IIIT Hyderabad has unveiled its advanced self-driving electric vehicle, showcasing cutting-edge autonomous driving capabilities combined with human-like navigation. The car performs point-to-point autonomous driving with collision avoidance over a wide area, leveraging 3D LIDAR, depth cameras, GPS, and AHRS (Attitude and Heading Reference System) for spatial orientation. Equipped with a unique feature, the vehicle accepts Open Set Natural Language commands, enabling it to follow contextual verbal instructions like, “Stop near the white building,” for seamless navigation.
According to Prof Madhava Krishna, Head of the Robotics Research Centre and the Kohli Center for Intelligent Systems (KCIS) at IIIT Hyderabad, the vehicle employs SLAM-based point cloud mapping for environmental mapping and LIDAR-guided state estimation for real-time localisation.

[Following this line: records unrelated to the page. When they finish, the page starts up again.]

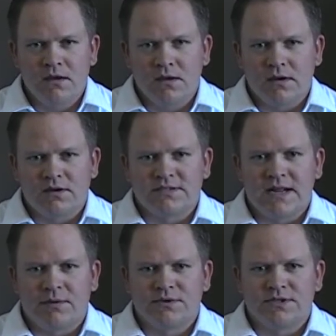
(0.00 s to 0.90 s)
It
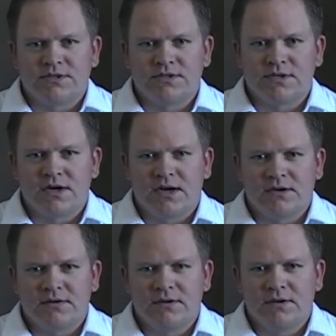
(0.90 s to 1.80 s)
establishes
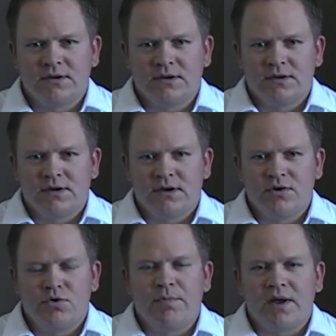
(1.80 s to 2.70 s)

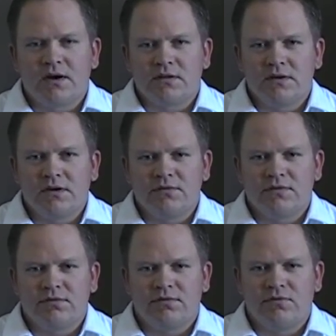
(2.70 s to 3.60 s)
new
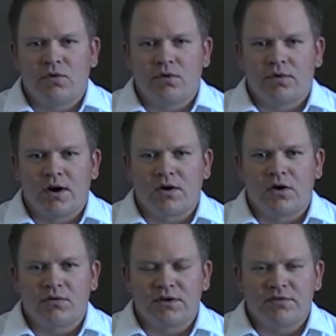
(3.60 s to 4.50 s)
penalties for
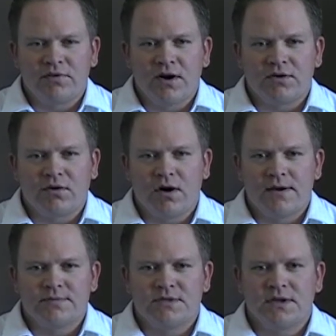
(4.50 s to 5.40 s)
currently defined
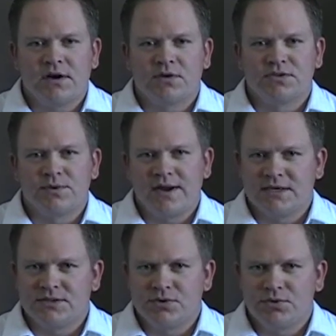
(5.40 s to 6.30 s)
crimes and also
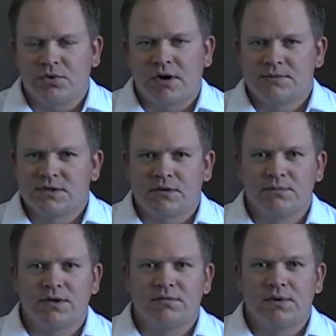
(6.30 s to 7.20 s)
adds new crimes that can
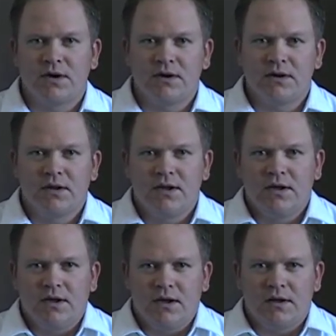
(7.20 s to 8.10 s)
be committed
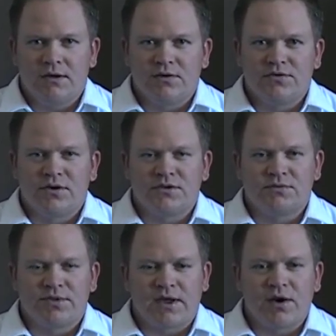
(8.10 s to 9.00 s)
in conjunction
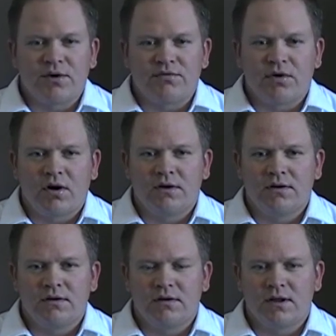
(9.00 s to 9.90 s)
with accounting fraud.
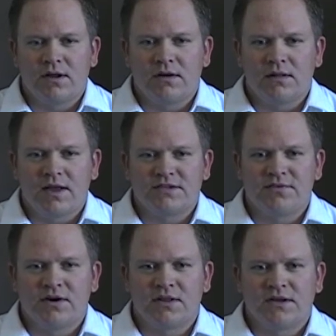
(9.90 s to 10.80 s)
And last of
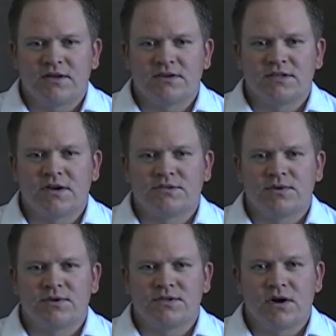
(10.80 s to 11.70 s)
all, I'd like to discuss
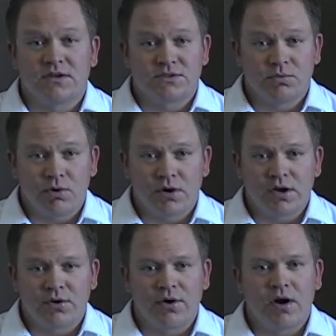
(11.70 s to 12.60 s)
whether SOX is
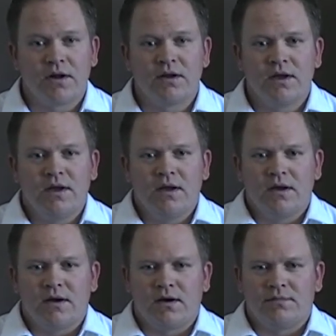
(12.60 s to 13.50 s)
working or not.
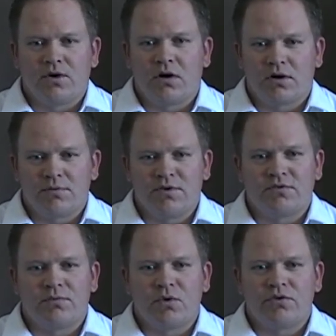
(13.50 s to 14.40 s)
There are arguments
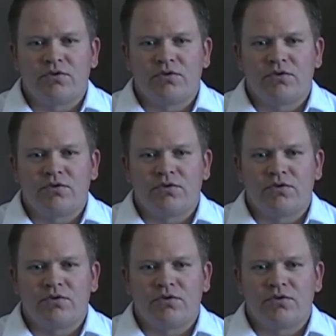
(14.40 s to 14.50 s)
for both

Advanced trajectory optimisation frameworks, modelled on predictive control, allow the vehicle to generate and execute optimal driving paths. These frameworks are initialised with data-driven models to speed up decision-making, enhancing its performance in dynamic environments.
Open Set Navigation: A Human-Like Approach
Drawing inspiration from human navigation, IIIT Hyderabad’s innovation integrates environmental landmarks into its navigation system. Instead of relying heavily on high-definition maps or high-resolution GPS, which are resource-intensive, the car uses open-source topological maps like OpenStreetMaps (OSM) combined with semantic language landmarks, such as “bench” or “football field.” This approach mimics cognitive localisation processes, offering an “open-vocabulary” feature for zero-shot generalization to unfamiliar locations.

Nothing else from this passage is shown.